Microorganismo causador: parasitas protozoários anaeróbios do género Entamoeba

  • Espécies mais comuns responsáveis pela doença sintomática: E. histolítica
  • Espécies mais comuns responsáveis pelas infeções em todo o mundo: E. Discordo
    • E. dispar tem um ciclo de vida semelhante ao de E. histolytica, mas é não invasiva.
    • A infeção por E. dispar é assintomática na maioria dos casos.
  • Outras espécies a nível mundial:
    • E. moshkovskii
    • E. bangladeshi

Atransmissão ocorre através da ingestão de quistos:

  • Via Fecal-oral
  • Alimentos ou água contaminados

Fatores de risco e populações de alto risco:

  • Geograficamente:
    • Habitantes de uma região endémica
    • Viajantes que passam mais de 1 mês numa região endémica
    • Pacientes institucionalizados
  • Estado de saúde:
    • Homens que fazem sexo com outros homens
    • Idade avançada
    • Gravidez
    • Corticoterapia
    • Malignidade
    • Desnutrição
    • Alcoolismo

Fisiopatologia

Ciclo de vida das espécies Entamoeba (spp.)

O ciclo de vida de Entamoeba spp. depende da infeção de um hospedeiro, dado que a transição entre as fases de vida ocorre no trato gastrointestinal do hospedeiro.

Estadio de quisto:

  1. Encontrado em fezes moldadas e diarreicas de um hospedeiro infetado
  2. Ingerido por via fecal-oral ou através de água e alimentos contaminados: A ingestão de apenas 1 quisto é suficiente para causar infeção.
  3. Os quistos ingeridos transformam-se em trofozoítos no intestino delgado.

Estadio de trofozoíto:

  1. Os trofozoítos migram para o cólon.
  2. Em 10% dos casos, os trofozoítos invadem a mucosa intestinal provocando diarreia sanguinolenta, destruição de tecidos locais e outras complicações.
  3. Os trofozoítos sofrem rutura binária e produzem quistos; ambas as formas são excretadas nas fezes diarreicas.
  4. Os trofozoítos morrem rapidamente fora do trato gastrointestinal, ao contrário dos quistos, que podem sobreviver durante semanas.

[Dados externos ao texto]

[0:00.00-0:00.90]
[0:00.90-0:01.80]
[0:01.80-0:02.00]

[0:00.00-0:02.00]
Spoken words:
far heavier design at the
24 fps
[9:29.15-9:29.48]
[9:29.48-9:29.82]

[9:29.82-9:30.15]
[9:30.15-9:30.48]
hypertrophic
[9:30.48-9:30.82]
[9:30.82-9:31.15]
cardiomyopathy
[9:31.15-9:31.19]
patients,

Patogénese de infeção invasiva

  1. Os trofozoítos colonizam o cólon e secretam proteases para invadir as células mucosas e causar necrose e apoptose.
  2. Posteriormente, os trofozoítos libertam enzimas líticas que permitem a penetração na vascularização intestinal.
  3. Segue-se uma reação de destruição tecidual em cadeia, incluindo a quebra de junções intercelulares de oclusão, que leva a úlceras e fístulas “em forma de frasco”.
  4. Os trofozoítos que entraram na circulação portal podem migrar e infetar outros órgãos.
Patogénese de entamoeba histolytica

Patogénese da infeção por Entamoeba histolítica invasiva:
Em 10% dos casos, a espécie E. histolytica coloniza a mucosa do cólon e invade através da secreção de proteinases e enzimas líticas. Estas alterações levam a necrose celular e lise das membranas, respetivamente. A cadeia de eventos descrita induz a apoptose das células da mucosa e interfere com as junções intercelulares de oclusão, permitindo a formação de úlceras em forma de frasco, abcessos e fístulas. A invasão pode atingir o sistema venoso portal, através do qual E. histolytica pode migrar para outros órgãos.

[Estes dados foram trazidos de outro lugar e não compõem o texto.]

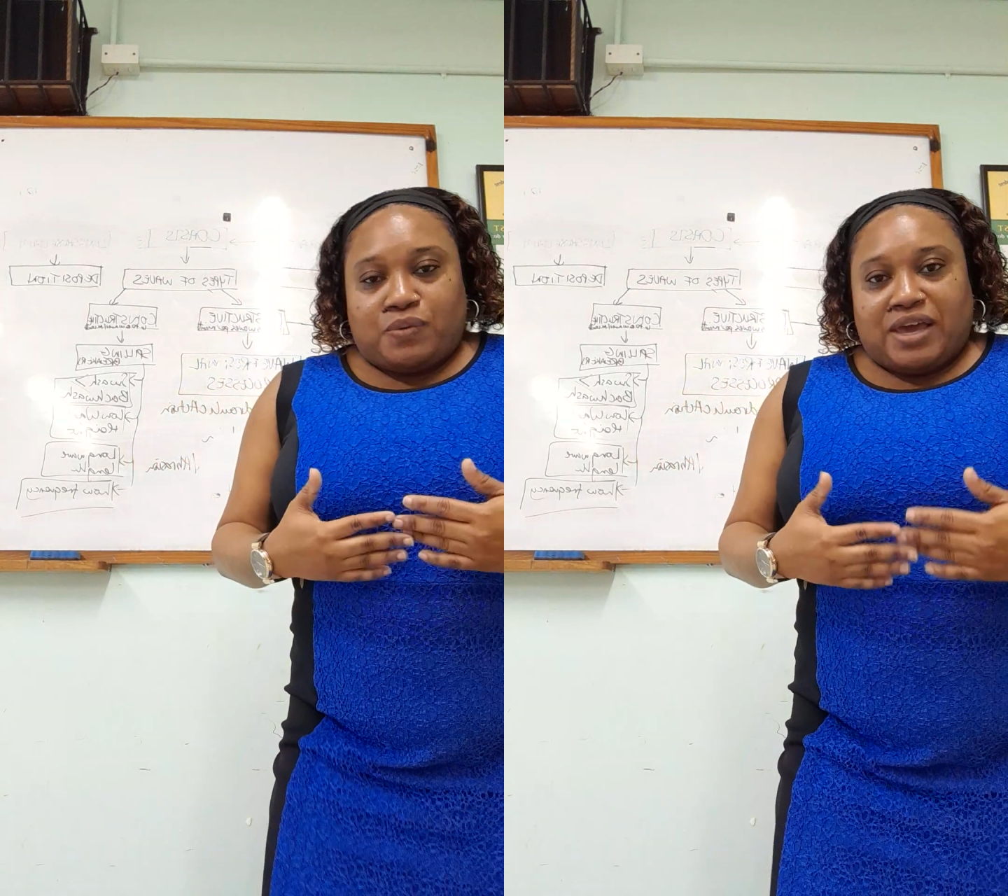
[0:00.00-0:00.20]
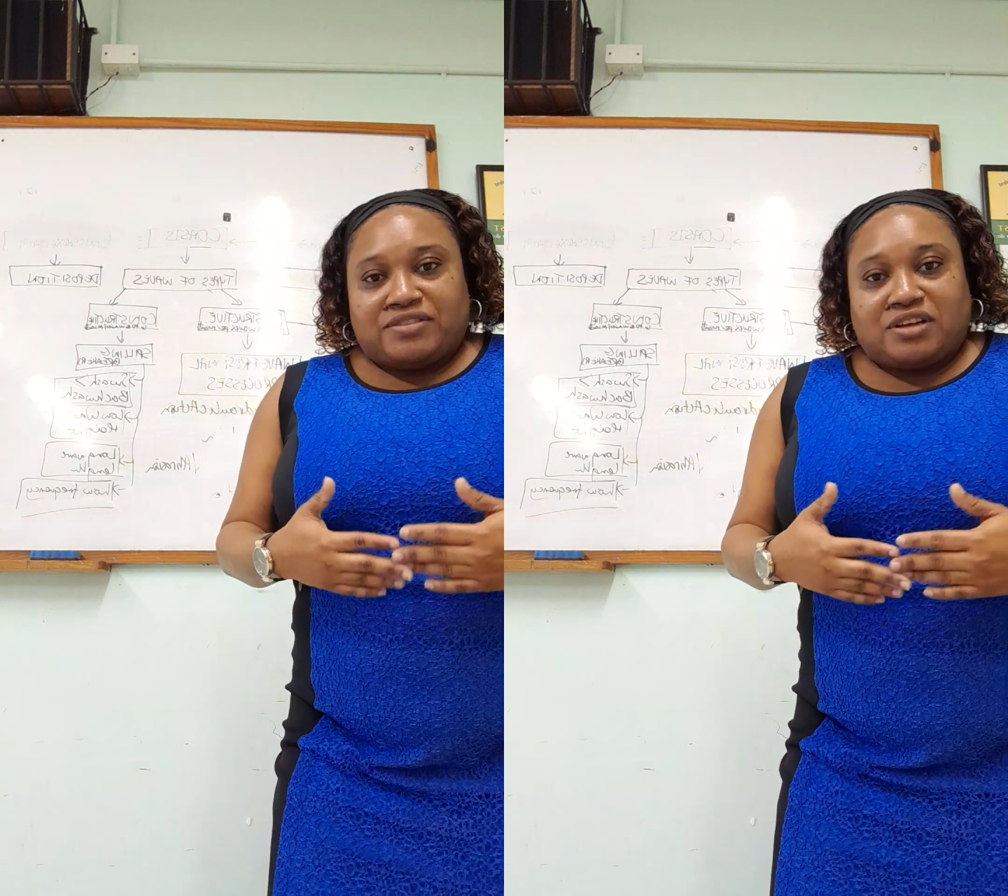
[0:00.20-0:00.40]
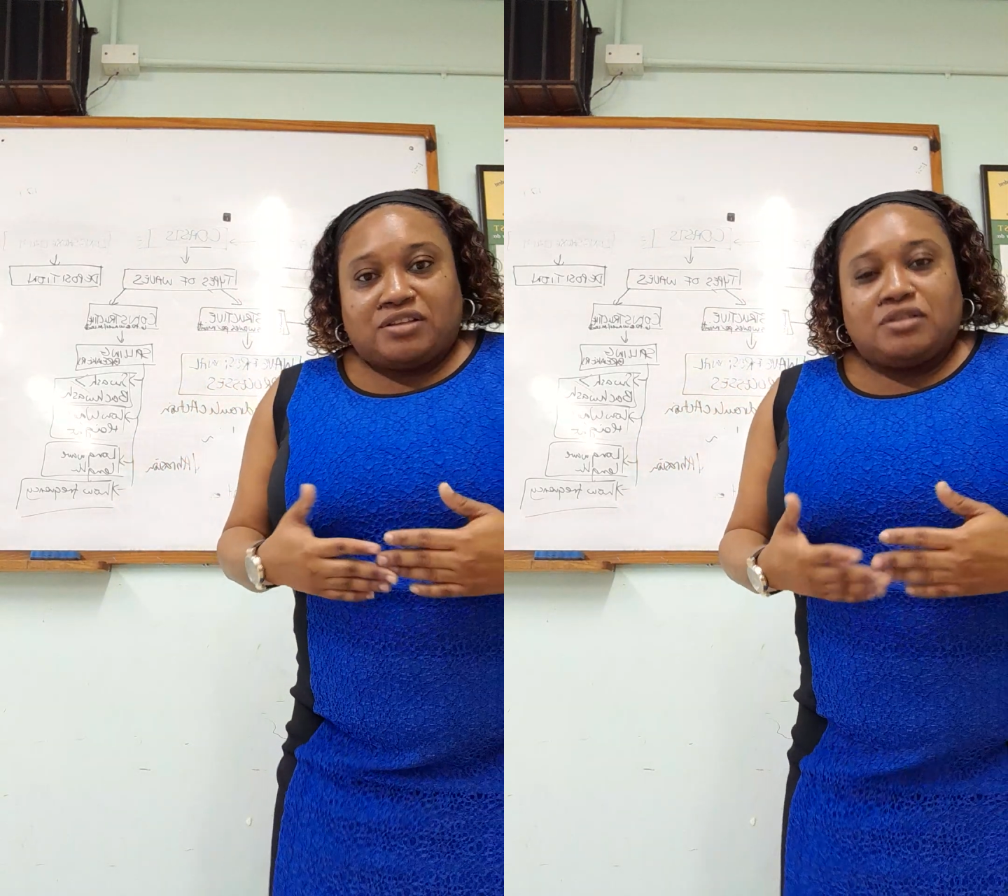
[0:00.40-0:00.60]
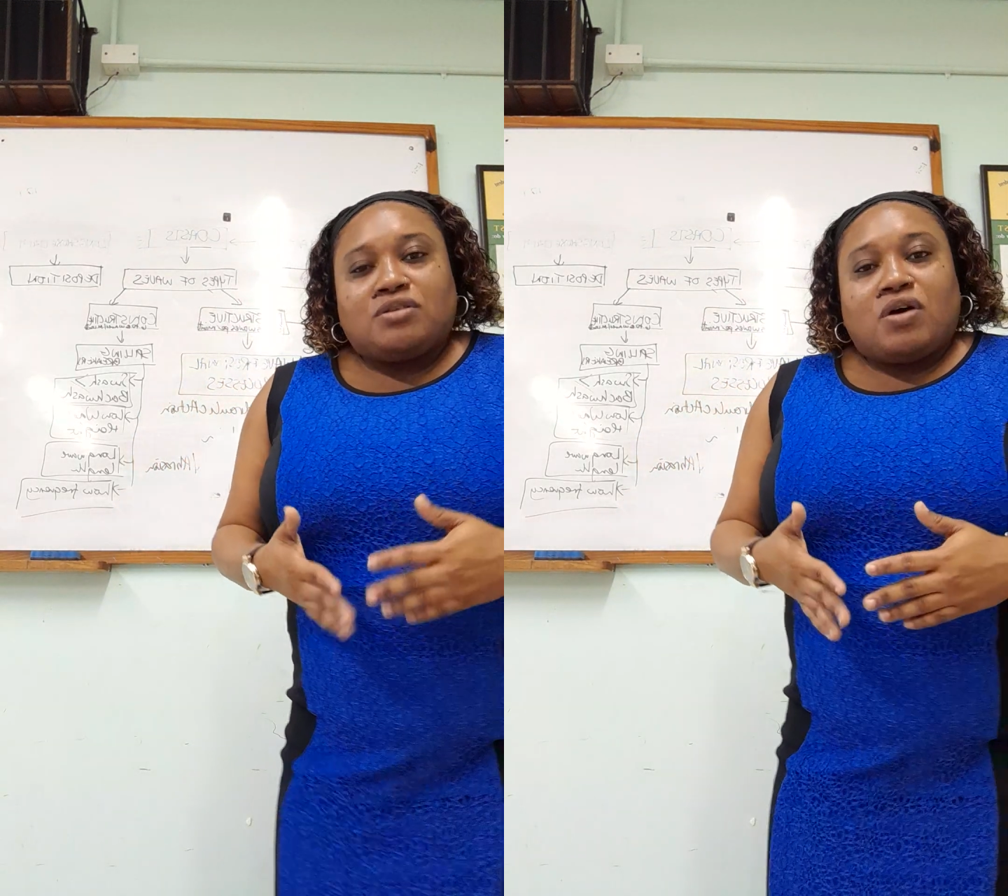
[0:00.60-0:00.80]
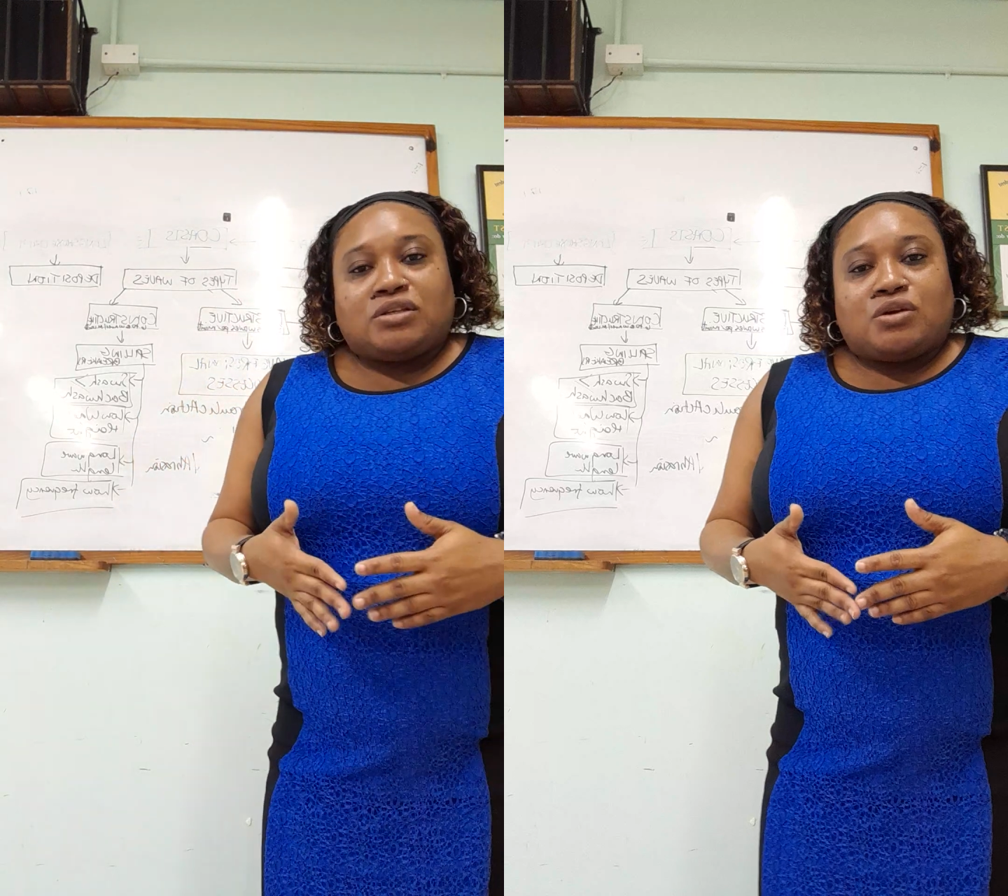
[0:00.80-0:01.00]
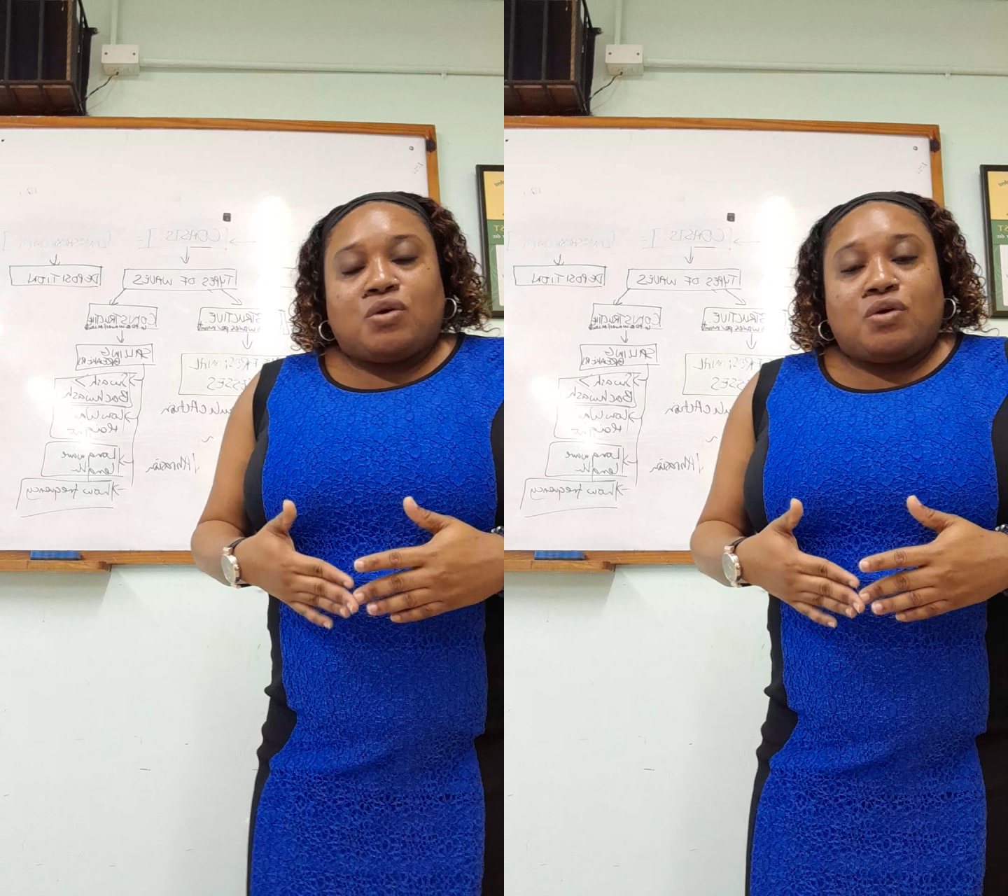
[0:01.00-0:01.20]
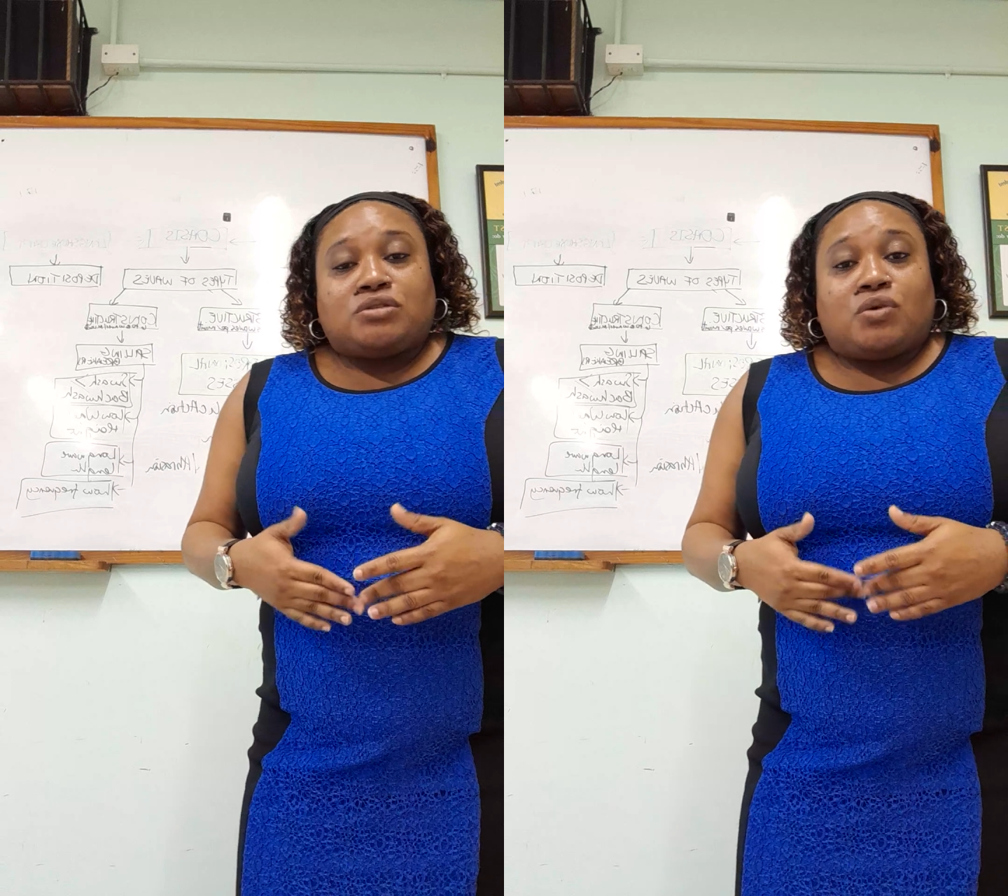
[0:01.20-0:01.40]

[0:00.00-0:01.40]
waves on the north coast,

Image by Lecturio. Licença: CC BY-NC-SA 4.0

Apresentação Clínica

O período de incubação é geralmente de 2-4 semanas depois de ingerido, mas os sintomas podem desenvolver-se até 1 ano após a infeção.

90% das infeções por Entamoeba são assintomáticas:

  • E. histolítica tem a maior probabilidade de causar sintomas (aproximadamente 10% dos casos).
  • Infeções por E.dispar são maioritariamente assintomáticas/não-invasivas.

Clínica da amebíase

  • Duração: 2-4 semanas
  • Os sintomas podem incluir:
    • Fezes pastosas, variando entre diarreia ligeira a grave (94%-100% dos casos)
    • Dor abdominal, frequentemente nos quadrantes inferiores (12%–80%)
    • Fezes sanguinolentas (94%-100%)
    • Perda de peso (50%)
    • Febre (até 38%)

Complicações

  • Infeções intestinais bacterianas concomitantes, resultantes da rutura da mucosa
  • Disenteria amebiana:
    • Diarreia grave com sangue e muco visíveis
    • Trofozoítos presentes nas fezes
  • Colite fulminante:
    • Necrose intestinal
    • Perfuração intestinal que leva a peritonite (0,5%)
    • Megacólon Tóxico
  • Diarreia persistente, perda de peso e dor abdominal, que podem evoluir para a cronicidade.
  • Abcessos:
    • Fígado: exsudato semelhante a “pasta de anchovas” (> 4%)
    • Abcessos nos pulmões, baço ou cérebro são raros.
  • Fístulas com órgãos vizinhos devido à destruição invasiva das paredes intestinais

Diagnóstico

O diagnóstico de amebíase é baseado na clínica sugestiva e em testes confirmatórios. Várias modalidades de testes podem ser utilizadas.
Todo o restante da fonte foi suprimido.